Agora, Marie descobriu outra ferramenta nas capacidades sensoriais dos escaravelhos.
De acordo com um estudo publicado na Proceedings of National Academy of Sciences, quando o sol está no seu ponto mais alto (e não pode ser utilizado para fins de orientação), os escaravelhos decidem seguir o vento.
Estas descobertas sugerem que os animais conseguem interpretar dois tipos de sinais diferentes e optam pelo melhor, dependendo das condições.
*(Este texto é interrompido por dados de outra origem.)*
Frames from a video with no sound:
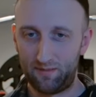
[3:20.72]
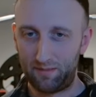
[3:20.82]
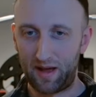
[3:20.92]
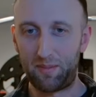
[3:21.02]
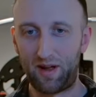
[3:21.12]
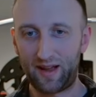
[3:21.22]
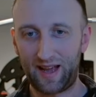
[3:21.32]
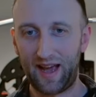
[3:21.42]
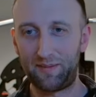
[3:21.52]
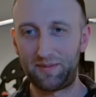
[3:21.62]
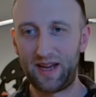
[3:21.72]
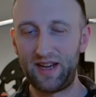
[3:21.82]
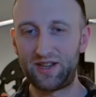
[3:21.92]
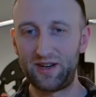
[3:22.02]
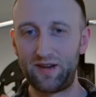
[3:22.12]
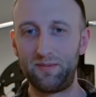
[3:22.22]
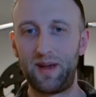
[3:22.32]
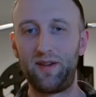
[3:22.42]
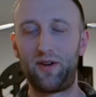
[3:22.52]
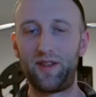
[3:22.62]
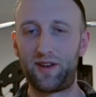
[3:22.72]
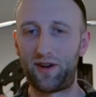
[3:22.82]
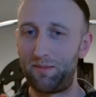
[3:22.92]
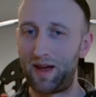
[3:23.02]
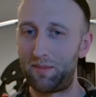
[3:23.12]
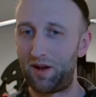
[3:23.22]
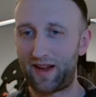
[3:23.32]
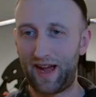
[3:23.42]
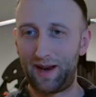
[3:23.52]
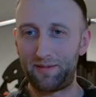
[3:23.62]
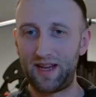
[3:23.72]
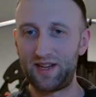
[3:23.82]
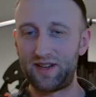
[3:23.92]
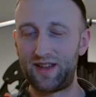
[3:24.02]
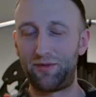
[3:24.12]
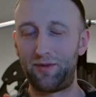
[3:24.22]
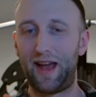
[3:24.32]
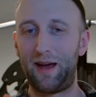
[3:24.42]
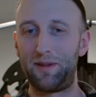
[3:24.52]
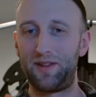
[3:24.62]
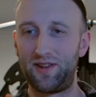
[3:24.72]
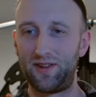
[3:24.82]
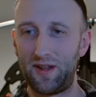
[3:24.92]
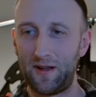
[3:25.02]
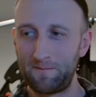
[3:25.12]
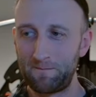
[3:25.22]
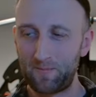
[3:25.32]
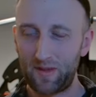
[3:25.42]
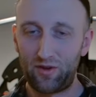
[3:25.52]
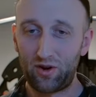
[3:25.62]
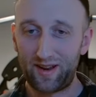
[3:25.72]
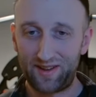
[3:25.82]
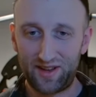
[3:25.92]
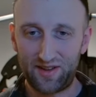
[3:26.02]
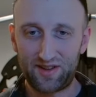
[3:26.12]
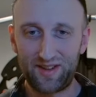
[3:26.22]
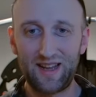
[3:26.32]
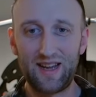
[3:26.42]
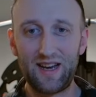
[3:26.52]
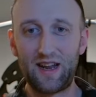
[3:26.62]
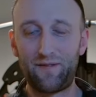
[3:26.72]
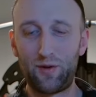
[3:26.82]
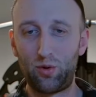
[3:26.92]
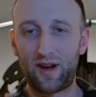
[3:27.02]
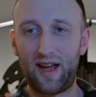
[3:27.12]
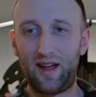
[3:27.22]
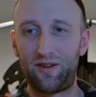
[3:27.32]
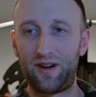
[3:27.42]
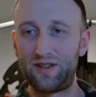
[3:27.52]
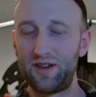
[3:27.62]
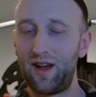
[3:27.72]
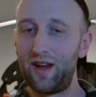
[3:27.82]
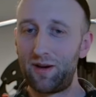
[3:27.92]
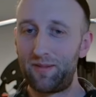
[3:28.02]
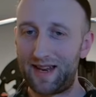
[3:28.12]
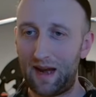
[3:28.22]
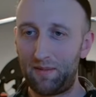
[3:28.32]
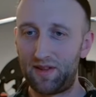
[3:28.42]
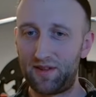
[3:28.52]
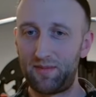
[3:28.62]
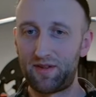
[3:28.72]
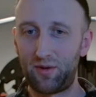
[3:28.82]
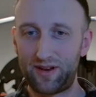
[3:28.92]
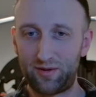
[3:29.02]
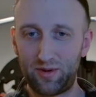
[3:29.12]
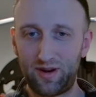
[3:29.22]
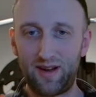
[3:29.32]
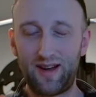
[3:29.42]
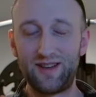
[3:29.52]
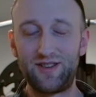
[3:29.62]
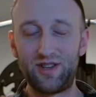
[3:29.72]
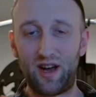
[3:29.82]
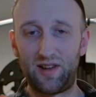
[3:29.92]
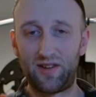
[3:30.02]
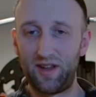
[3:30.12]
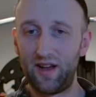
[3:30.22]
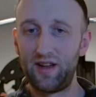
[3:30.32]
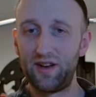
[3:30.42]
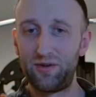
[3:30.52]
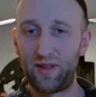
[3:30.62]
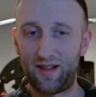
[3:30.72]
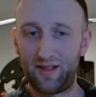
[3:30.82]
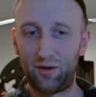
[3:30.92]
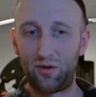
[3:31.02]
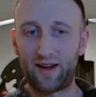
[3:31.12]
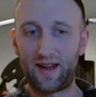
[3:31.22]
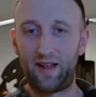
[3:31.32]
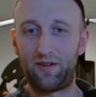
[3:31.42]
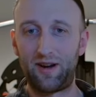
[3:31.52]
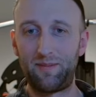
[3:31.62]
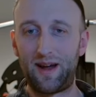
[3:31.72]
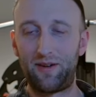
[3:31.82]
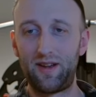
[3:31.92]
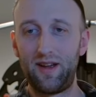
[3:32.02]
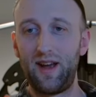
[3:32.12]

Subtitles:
Metabolic adaptation. You may have heard the term metabolic adaptation. That's what happens, is if you're consistently eating fewer calories, your metabolism is going to adjust to that lower calorie amount.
“Estes sistemas parecem ser extremamente flexíveis”, diz Marie. “Se tivermos em consideração que estamos perante cérebros do tamanho de uma semente de sésamo, é fascinante.”
Contra o vento
Para tentar descobrir como é que os escaravelhos conseguem navegar sem a bússola solar, Marie e os seus colegas precisavam de controlar as variáveis.
A equipa começou por construir cúpulas com 60 centímetros de largura que imitavam o habitat natural dos escaravelhos. Depois, realizaram uma série de experiências onde um LED ajustável simulava o sol. Também usaram ventiladores para criar diferentes velocidades e direções no fluxo do vento. Isto permitiu aos cientistas medir o desempenho dos escaravelhos sob uma variedade de condições e demonstrar que, quando o sol artificial estava no seu zénite, os escaravelhos optavam por empurrar as suas bolas de excrementos em direção ao vento – mesmo quando este mudava de direção.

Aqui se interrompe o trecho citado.